Presiden Prabowo Mengomentari Tagar #KaburAjaDulu
Pada acara Penutupan Kongres PSI, Presiden Prabowo menyampaikan pernyataannya mengenai tagar #KaburAjaDulu yang sempat viral di media sosial. Ia menegaskan bahwa hidup di luar negeri tidak semudah yang dibayangkan. “Indonesia gelap, kabur aja deh. Yo kabur aja loh, emang gampang lo disitu, di luar negeri?” tanyanya dengan nada bersemangat.
Presiden pasti memahami kesulitan hidup di negara asing. Pengalamannya sendiri mungkin memberinya wawasan tentang hal tersebut. Setelah kehilangan karier militernya pada tahun 1998, ia pernah tinggal di Yordania. Dari pengalaman itu, ia mungkin paham betapa berbedanya kehidupan di luar Indonesia.
Banyak negara menawarkan peluang bagi pendatang untuk tinggal dan bekerja. Contohnya Jepang, yang baru-baru ini memberikan insentif berupa uang tunai sekitar Rp 500 juta kepada pendatang yang bersedia pindah dan tinggal di daerah pedesaan. Namun, meski terdengar menarik, kenyataannya tidak sesederhana itu.
Banyak orang mengira bahwa tinggal di desa sama saja, baik di Indonesia maupun Jepang. Tapi faktanya, kehidupan di pedesaan Jepang sangat berbeda dari yang ada di Indonesia. Jika seseorang ingin tinggal di Jepang, maka mereka harus siap beradaptasi sepenuhnya dengan budaya Jepang.
Persiapan Penting Sebelum Beradaptasi
Adaptasi kebudayaan membutuhkan persiapan matang. Mulai dari belajar bahasa Jepang, adaptasi fisik, sosial, lingkungan hingga ikut program homestay di rumah keluarga Jepang. Hal ini penting agar tidak mengalami culture shock.
Berikut beberapa perbedaan kehidupan sosial antara Jepang dan Indonesia:
Lalu Lintas
Di Jepang, aturan lalu lintas sangat ketat. Jika menyeberang jalan tanpa menggunakan zebra cross atau jembatan penyeberangan, bisa saja ditangkap oleh petugas kepolisian.

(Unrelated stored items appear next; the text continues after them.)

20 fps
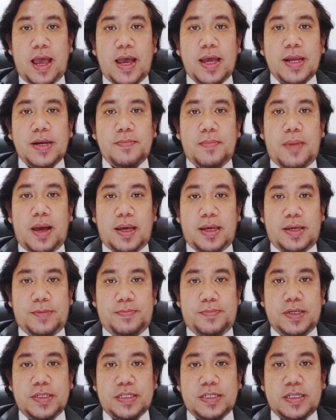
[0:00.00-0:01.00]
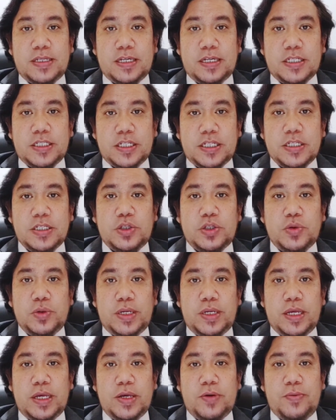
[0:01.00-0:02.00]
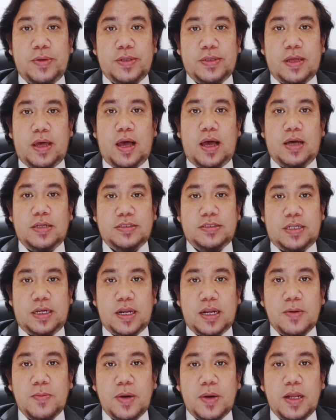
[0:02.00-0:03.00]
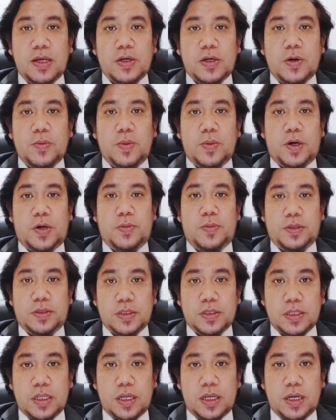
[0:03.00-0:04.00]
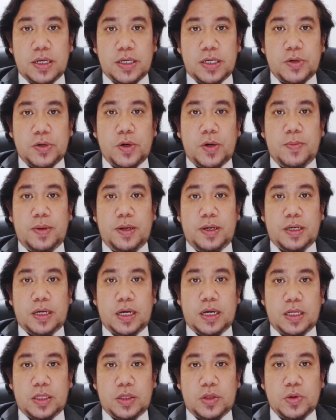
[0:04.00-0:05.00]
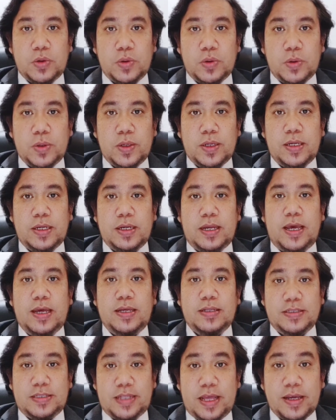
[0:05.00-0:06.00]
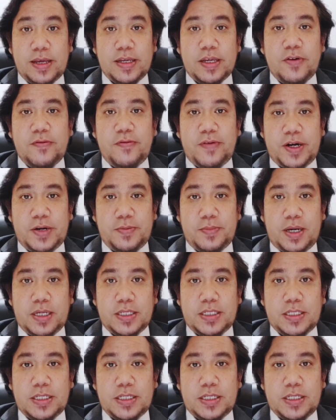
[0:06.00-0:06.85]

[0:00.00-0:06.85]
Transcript: my presentation today with Assalamualaikum warahmatullahi wabarakatuh, and thank you very much.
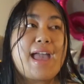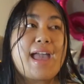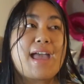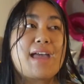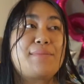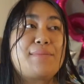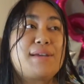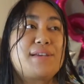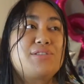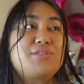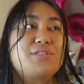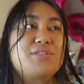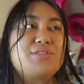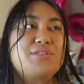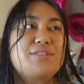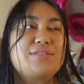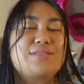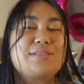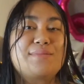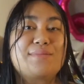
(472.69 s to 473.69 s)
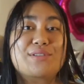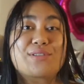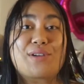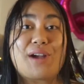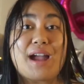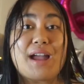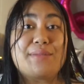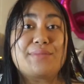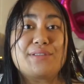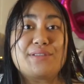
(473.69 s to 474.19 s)
and make sure to
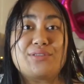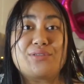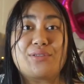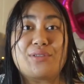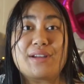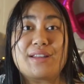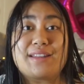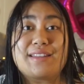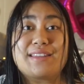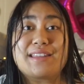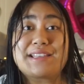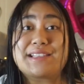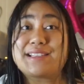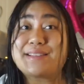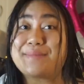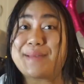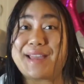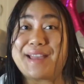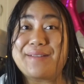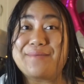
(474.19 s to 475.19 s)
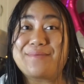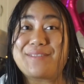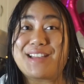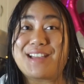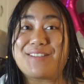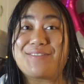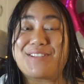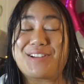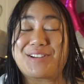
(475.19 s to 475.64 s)
subscribe to join the spam fam.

Teman penulis pernah mengalami hal ini, tetapi karena memiliki kartu nama sebagai penanggung jawab program on the job training, akhirnya bisa lolos dengan syarat.

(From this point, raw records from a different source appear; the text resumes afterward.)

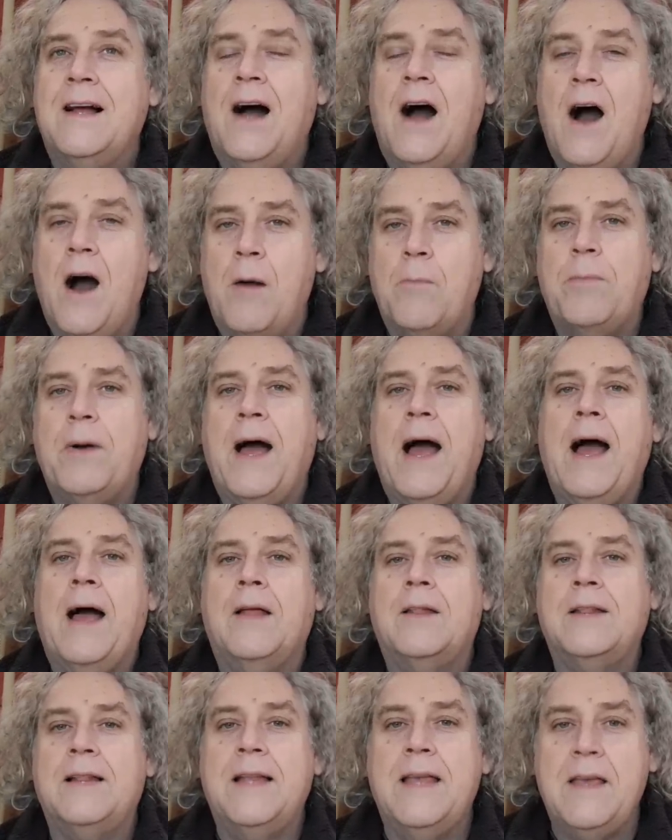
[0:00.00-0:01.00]
up
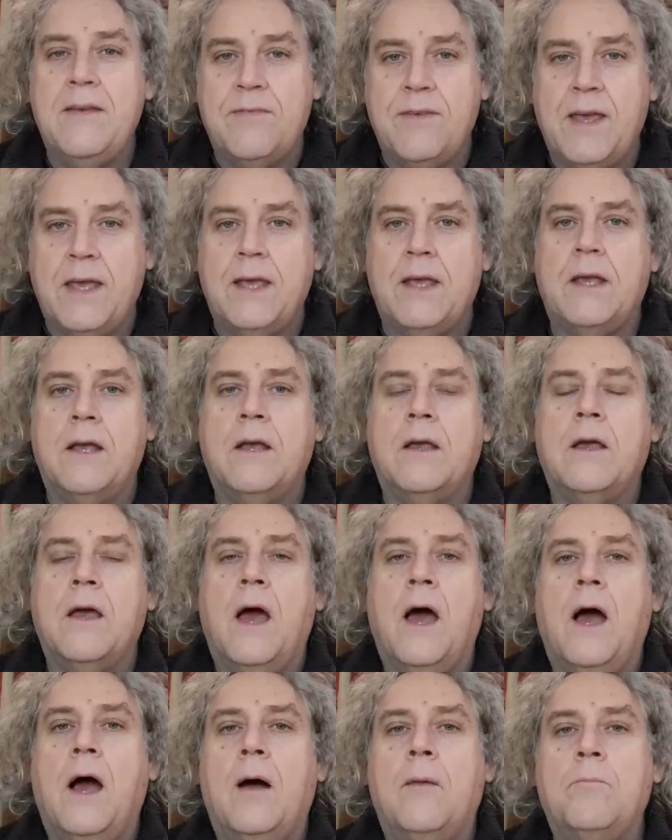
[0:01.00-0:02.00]
and
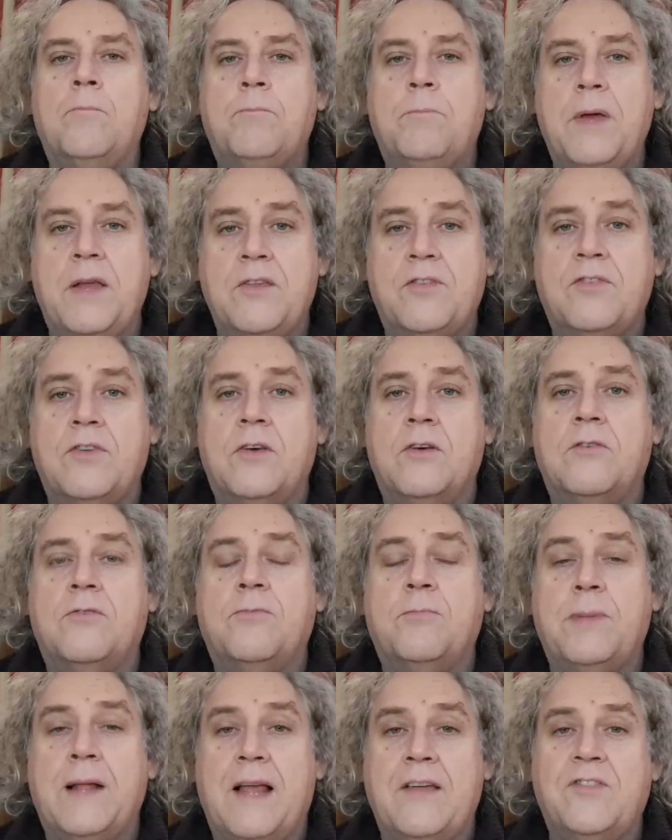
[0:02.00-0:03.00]
leaving bits
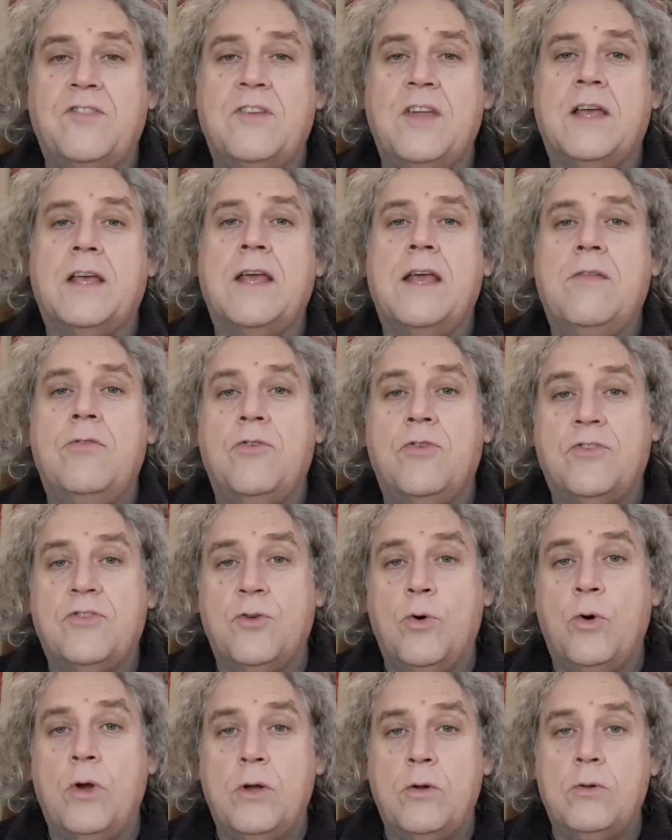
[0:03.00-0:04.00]
of plastic in the
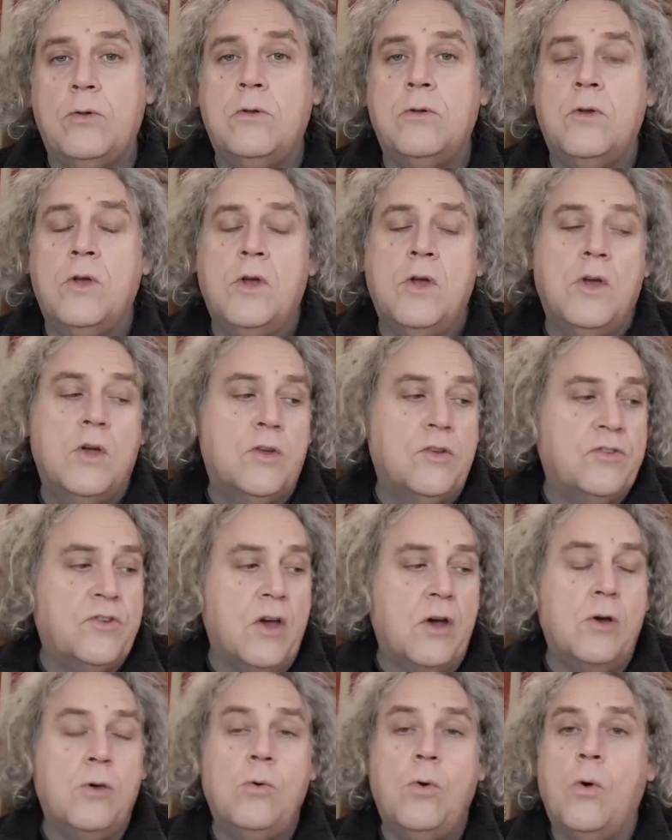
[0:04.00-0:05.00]
soil.
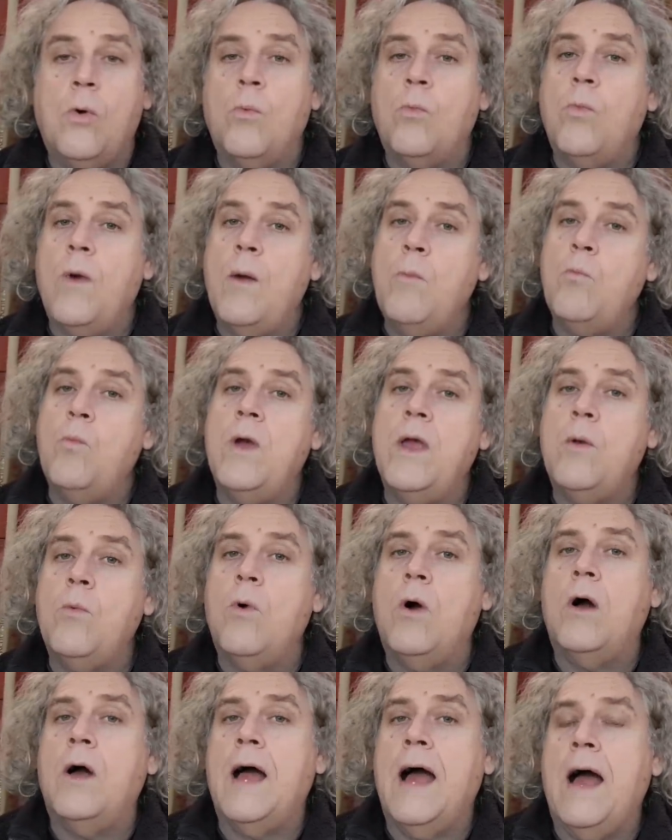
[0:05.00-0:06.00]
So when we
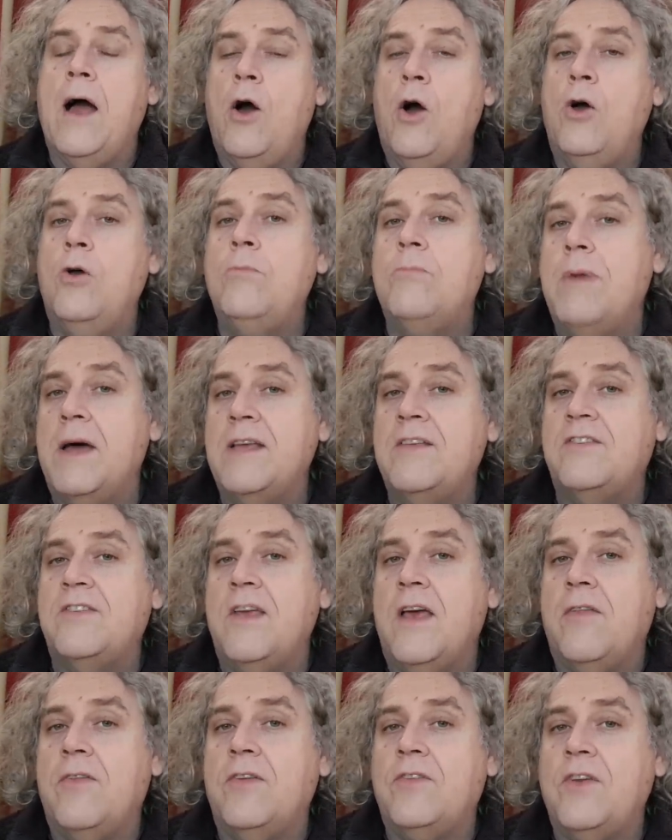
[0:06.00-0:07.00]
were at home base
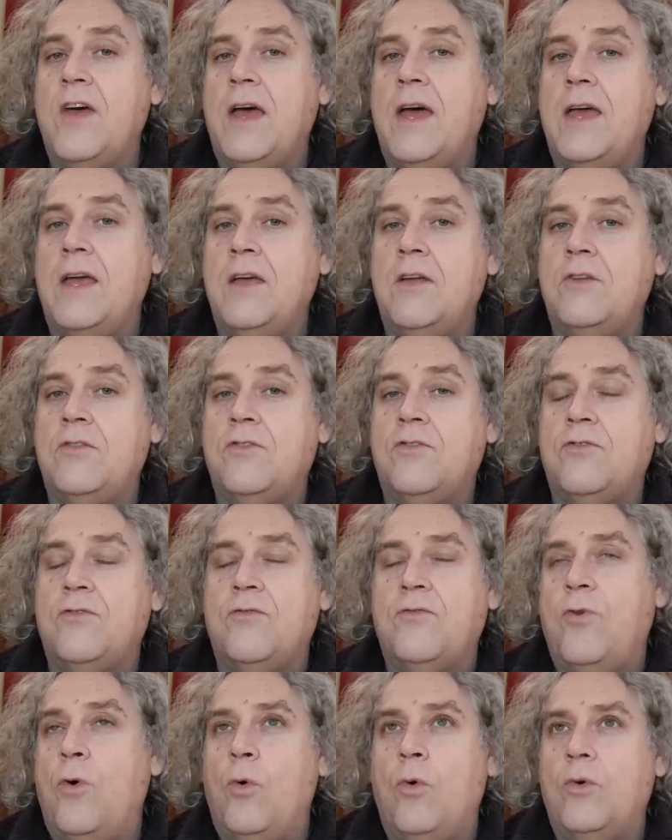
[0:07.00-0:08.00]
the other day
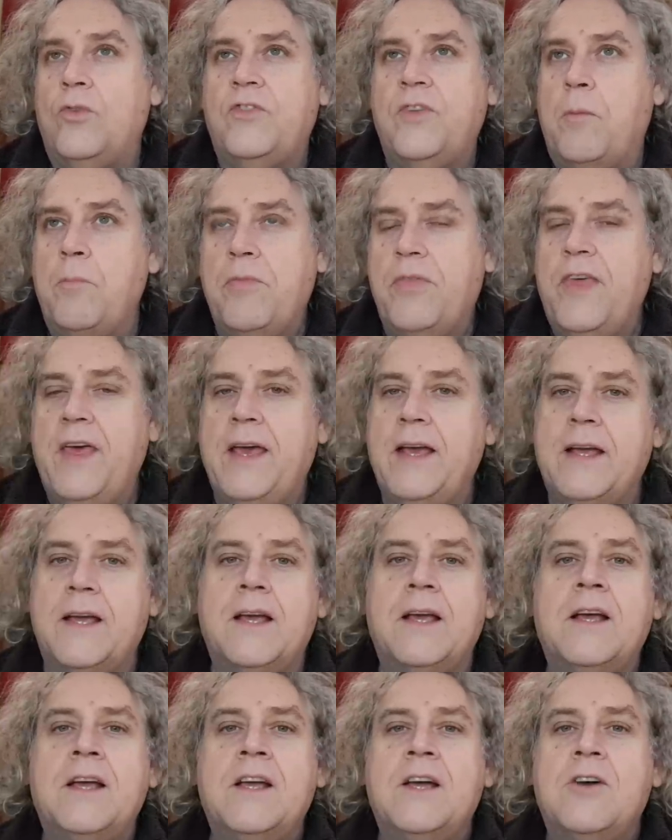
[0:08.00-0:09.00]
for
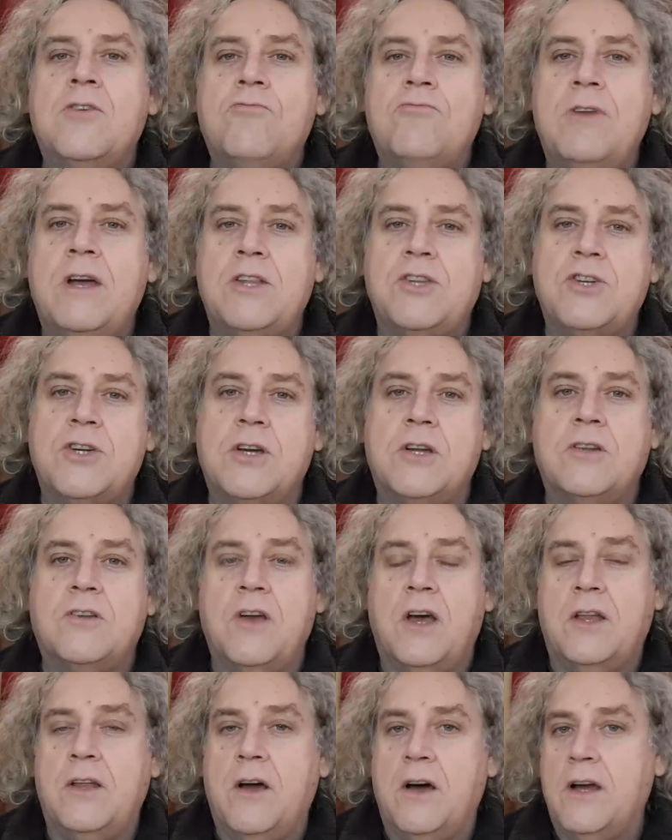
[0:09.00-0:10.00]
something, Richard
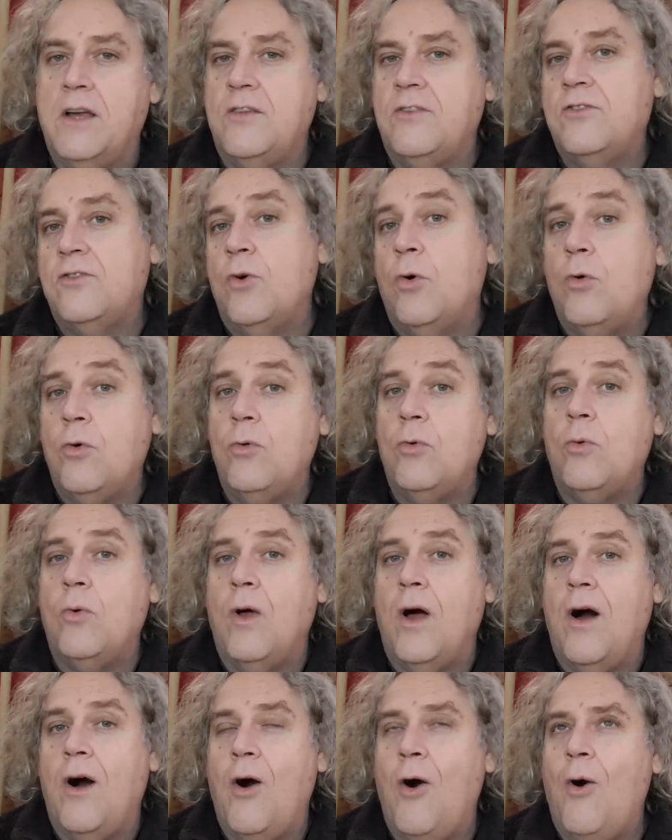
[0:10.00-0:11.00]
and I
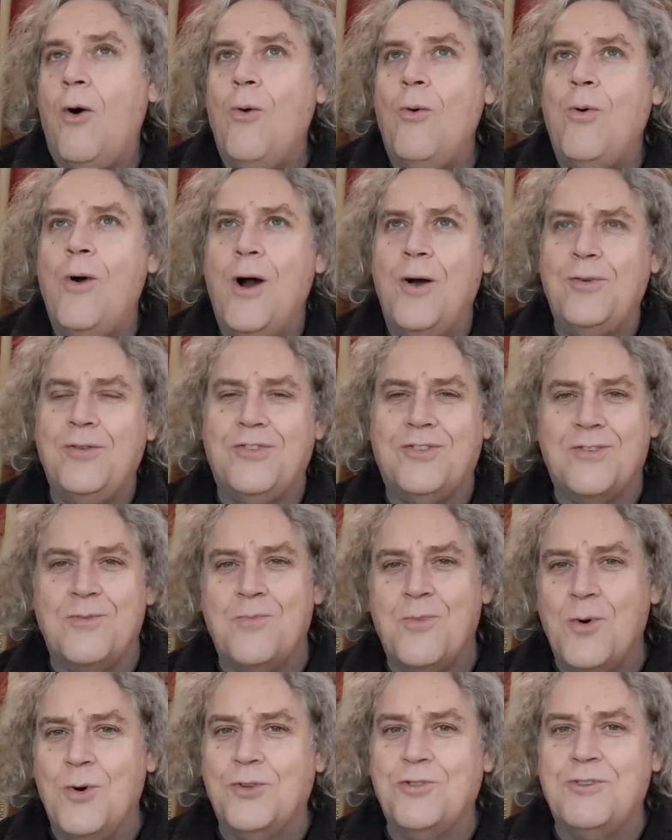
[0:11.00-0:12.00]
saw a whole host of
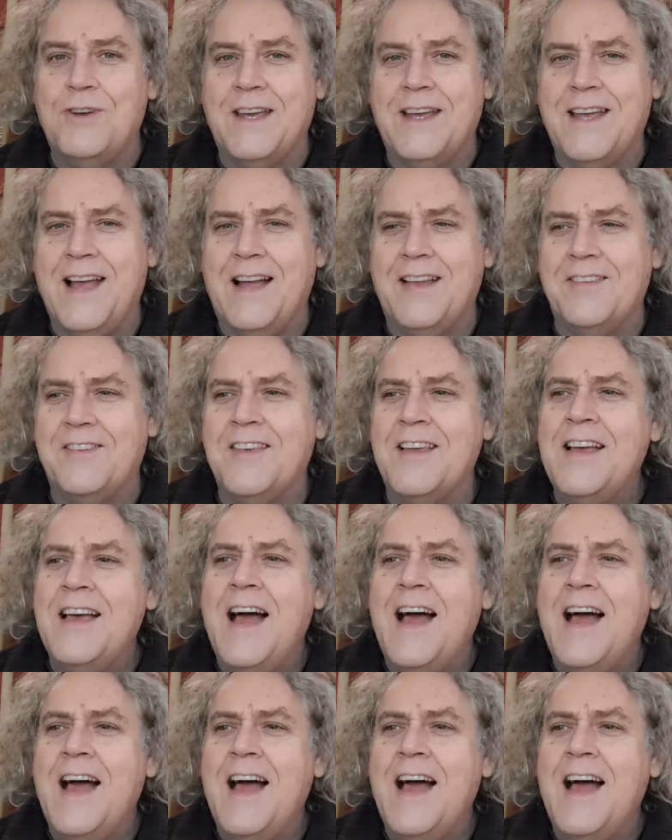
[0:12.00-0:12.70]
watering cans.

Jalur sepeda di Jepang biasanya berada di trotoar yang digunakan bersama para pejalan kaki. Mereka saling mengalah dan memiliki toleransi tinggi. Namun, jangan coba-coba bersepeda atau berjalan kaki di jalan raya, karena bisa tertangkap juga. Pengemudi mobil pun saling mengalah dan selalu patuh pada tanda “stop” meskipun jalan terlihat sepi.
Angkutan Umum
Kereta menjadi angkutan utama di Jepang. Meski desak-desakan antar penumpang biasa, antrian masuk kereta sangat tertib. Penumpang yang akan turun selalu didahulukan. Di dalam kereta, dilarang berbicara keras atau menggunakan HP. Suara harus senyap dan HP dalam mode silent.
Ruang Terbuka
Di Jepang, makan sambil jalan dilarang karena dianggap tidak sopan dan berpotensi menyebarkan sampah. Jika membeli makanan di pinggir jalan, makanlah di tempat khusus atau di area pembelian. Di tempat umum, tidak ada sampah berserakan, bahkan tidak ada tempat sampah. Orang Jepang biasanya membawa sampah pulang untuk dibuang di rumah.

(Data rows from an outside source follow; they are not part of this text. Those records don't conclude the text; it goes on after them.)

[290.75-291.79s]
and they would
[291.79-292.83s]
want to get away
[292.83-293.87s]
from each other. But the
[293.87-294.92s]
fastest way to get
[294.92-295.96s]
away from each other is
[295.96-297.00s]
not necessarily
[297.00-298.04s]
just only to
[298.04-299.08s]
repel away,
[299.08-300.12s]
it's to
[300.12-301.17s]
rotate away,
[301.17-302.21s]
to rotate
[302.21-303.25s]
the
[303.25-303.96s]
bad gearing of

Dilarang teriak-teriak atau bersuara keras di area publik, termasuk dilarang kissing atau hugging. Ini dianggap tidak sopan. Meludah atau buang ingus juga dilarang, bahkan jika menggunakan tisu atau sapu tangan, karena dianggap tidak higienis.
Lain-lain
Di lift, dilarang berbicara karena lift adalah area yang harus tenang. Sama seperti di Indonesia, di Jepang juga wajib membuka sepatu atau sendal saat masuk ke rumah atau restoran tradisional. Selain itu, tidak boleh memberi tip kepada siapa pun, berbeda dengan Indonesia yang sering membutuhkan tip untuk memperlancar urusan.
Maka, tidak heran jika oknum pencak silat di Jepang melakukan sesuatu yang tidak dilarang di Indonesia dengan alasan demokrasi, tapi justru membuat bingung masyarakat Jepang.
Apakah benar-benar gampang? Tidak, ternyata tidak.